◆ **What is being asked**
An exact copy of every entry is needed, without any of the pictures.
Recorded data Block Start
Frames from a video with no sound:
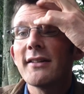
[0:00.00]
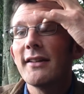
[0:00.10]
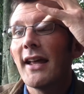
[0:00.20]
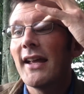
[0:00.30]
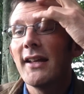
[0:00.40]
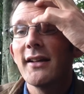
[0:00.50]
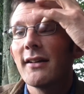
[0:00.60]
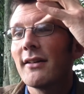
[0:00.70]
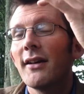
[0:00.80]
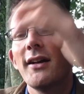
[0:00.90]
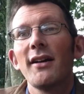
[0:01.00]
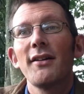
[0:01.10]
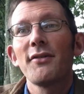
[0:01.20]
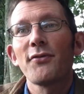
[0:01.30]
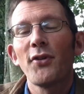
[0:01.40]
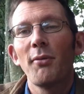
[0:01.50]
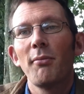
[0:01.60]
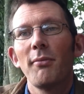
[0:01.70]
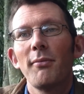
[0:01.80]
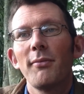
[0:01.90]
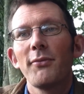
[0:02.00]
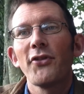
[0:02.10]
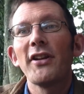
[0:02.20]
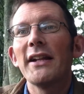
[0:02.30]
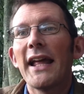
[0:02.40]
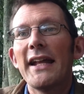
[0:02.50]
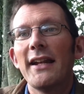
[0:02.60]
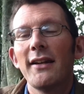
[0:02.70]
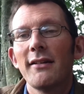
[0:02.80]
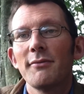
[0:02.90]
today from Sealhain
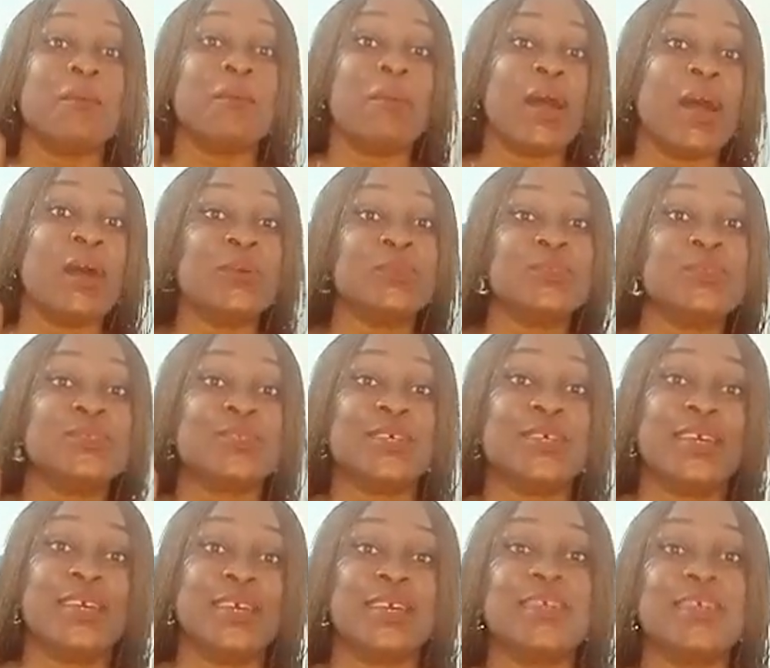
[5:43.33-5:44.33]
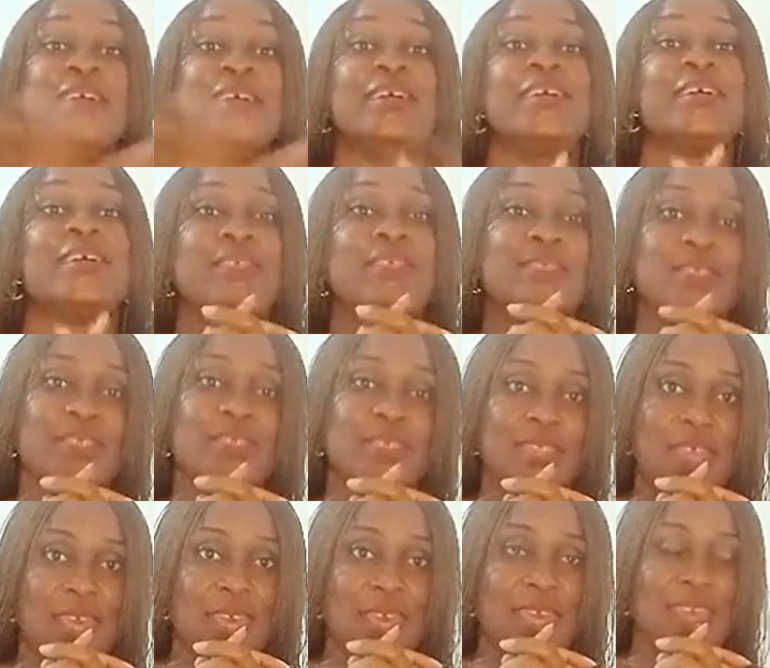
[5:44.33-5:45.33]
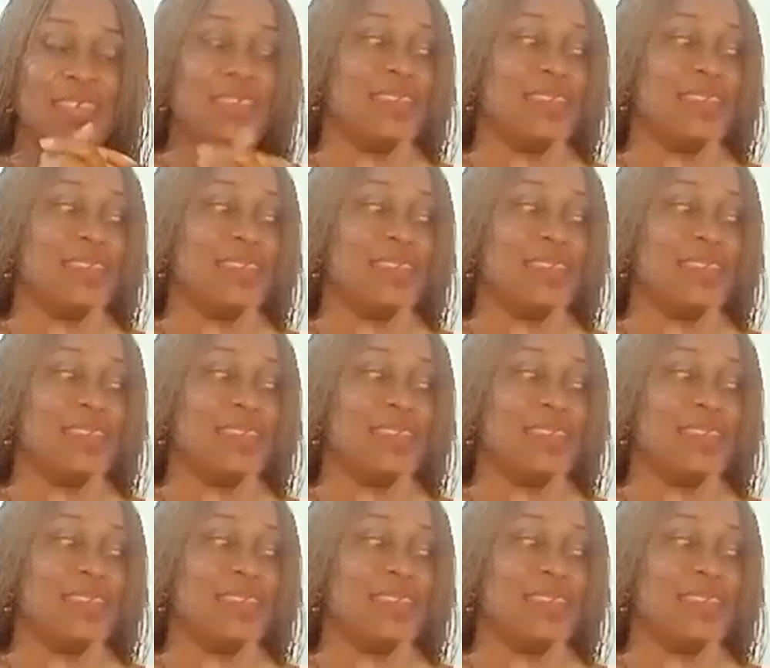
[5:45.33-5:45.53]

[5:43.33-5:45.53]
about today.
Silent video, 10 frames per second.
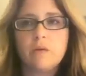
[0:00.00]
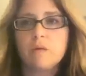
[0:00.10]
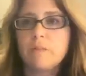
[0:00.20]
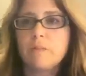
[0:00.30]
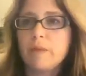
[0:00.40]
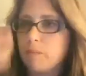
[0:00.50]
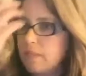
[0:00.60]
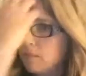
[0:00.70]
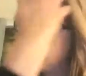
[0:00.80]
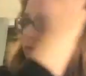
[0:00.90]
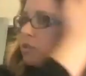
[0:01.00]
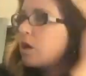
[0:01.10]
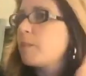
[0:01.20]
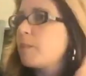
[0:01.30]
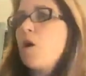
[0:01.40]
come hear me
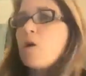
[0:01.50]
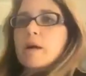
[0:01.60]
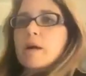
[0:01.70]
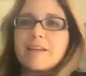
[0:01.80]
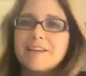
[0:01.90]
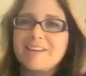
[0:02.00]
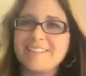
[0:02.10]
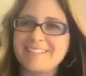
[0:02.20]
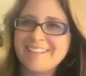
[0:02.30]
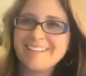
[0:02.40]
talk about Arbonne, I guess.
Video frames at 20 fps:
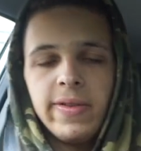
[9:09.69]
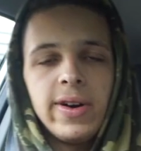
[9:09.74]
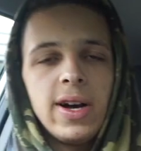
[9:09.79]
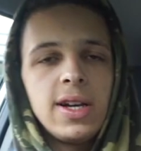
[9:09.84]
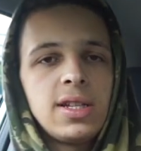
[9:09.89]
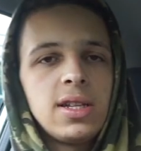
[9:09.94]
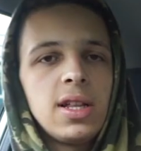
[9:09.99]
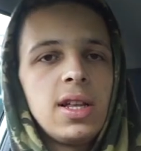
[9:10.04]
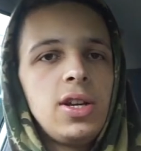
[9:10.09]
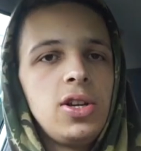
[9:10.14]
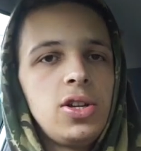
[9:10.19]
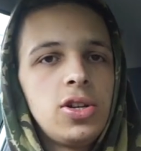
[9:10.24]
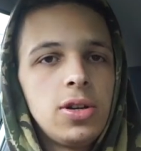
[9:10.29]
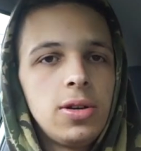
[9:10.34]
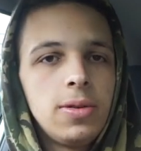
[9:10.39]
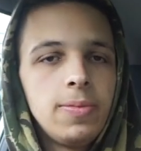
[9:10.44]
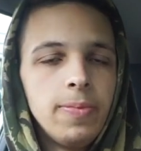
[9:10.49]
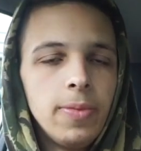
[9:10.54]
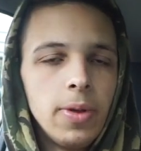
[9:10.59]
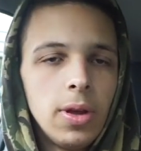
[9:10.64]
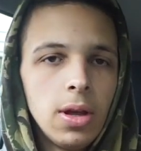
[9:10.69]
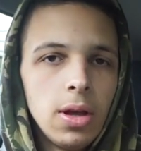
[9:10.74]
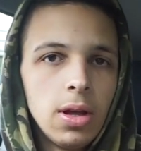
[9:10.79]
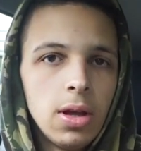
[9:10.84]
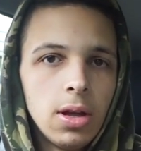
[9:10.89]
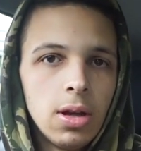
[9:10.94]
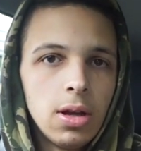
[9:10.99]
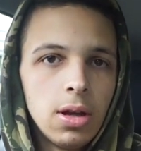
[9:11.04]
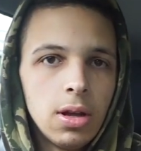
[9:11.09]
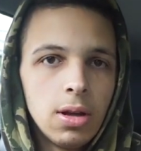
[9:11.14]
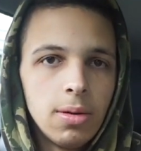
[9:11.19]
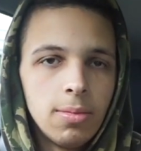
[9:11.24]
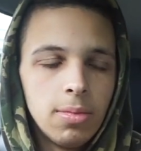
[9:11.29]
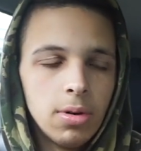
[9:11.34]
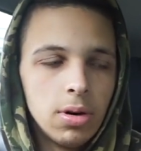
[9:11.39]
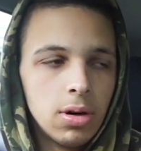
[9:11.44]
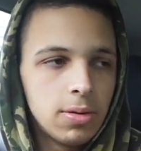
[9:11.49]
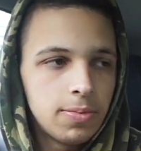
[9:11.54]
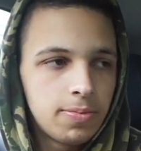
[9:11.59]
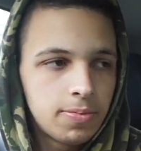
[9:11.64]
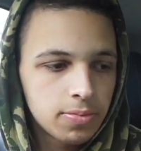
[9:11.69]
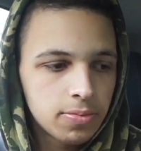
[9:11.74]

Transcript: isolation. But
Recorded data Block End
◆ **Solution to the exercise**
Frames from a video with no sound:
[0:00.00]
[0:00.10]
[0:00.20]
[0:00.30]
[0:00.40]
[0:00.50]
[0:00.60]
[0:00.70]
[0:00.80]
[0:00.90]
[0:01.00]
[0:01.10]
[0:01.20]
[0:01.30]
[0:01.40]
[0:01.50]
[0:01.60]
[0:01.70]
[0:01.80]
[0:01.90]
[0:02.00]
[0:02.10]
[0:02.20]
[0:02.30]
[0:02.40]
[0:02.50]
[0:02.60]
[0:02.70]
[0:02.80]
[0:02.90]
today from Sealhain
[5:43.33-5:44.33]
[5:44.33-5:45.33]
[5:45.33-5:45.53]

[5:43.33-5:45.53]
about today.
Silent video, 10 frames per second.
[0:00.00]
[0:00.10]
[0:00.20]
[0:00.30]
[0:00.40]
[0:00.50]
[0:00.60]
[0:00.70]
[0:00.80]
[0:00.90]
[0:01.00]
[0:01.10]
[0:01.20]
[0:01.30]
[0:01.40]
come hear me
[0:01.50]
[0:01.60]
[0:01.70]
[0:01.80]
[0:01.90]
[0:02.00]
[0:02.10]
[0:02.20]
[0:02.30]
[0:02.40]
talk about Arbonne, I guess.
Video frames at 20 fps:
[9:09.69]
[9:09.74]
[9:09.79]
[9:09.84]
[9:09.89]
[9:09.94]
[9:09.99]
[9:10.04]
[9:10.09]
[9:10.14]
[9:10.19]
[9:10.24]
[9:10.29]
[9:10.34]
[9:10.39]
[9:10.44]
[9:10.49]
[9:10.54]
[9:10.59]
[9:10.64]
[9:10.69]
[9:10.74]
[9:10.79]
[9:10.84]
[9:10.89]
[9:10.94]
[9:10.99]
[9:11.04]
[9:11.09]
[9:11.14]
[9:11.19]
[9:11.24]
[9:11.29]
[9:11.34]
[9:11.39]
[9:11.44]
[9:11.49]
[9:11.54]
[9:11.59]
[9:11.64]
[9:11.69]
[9:11.74]

Transcript: isolation. But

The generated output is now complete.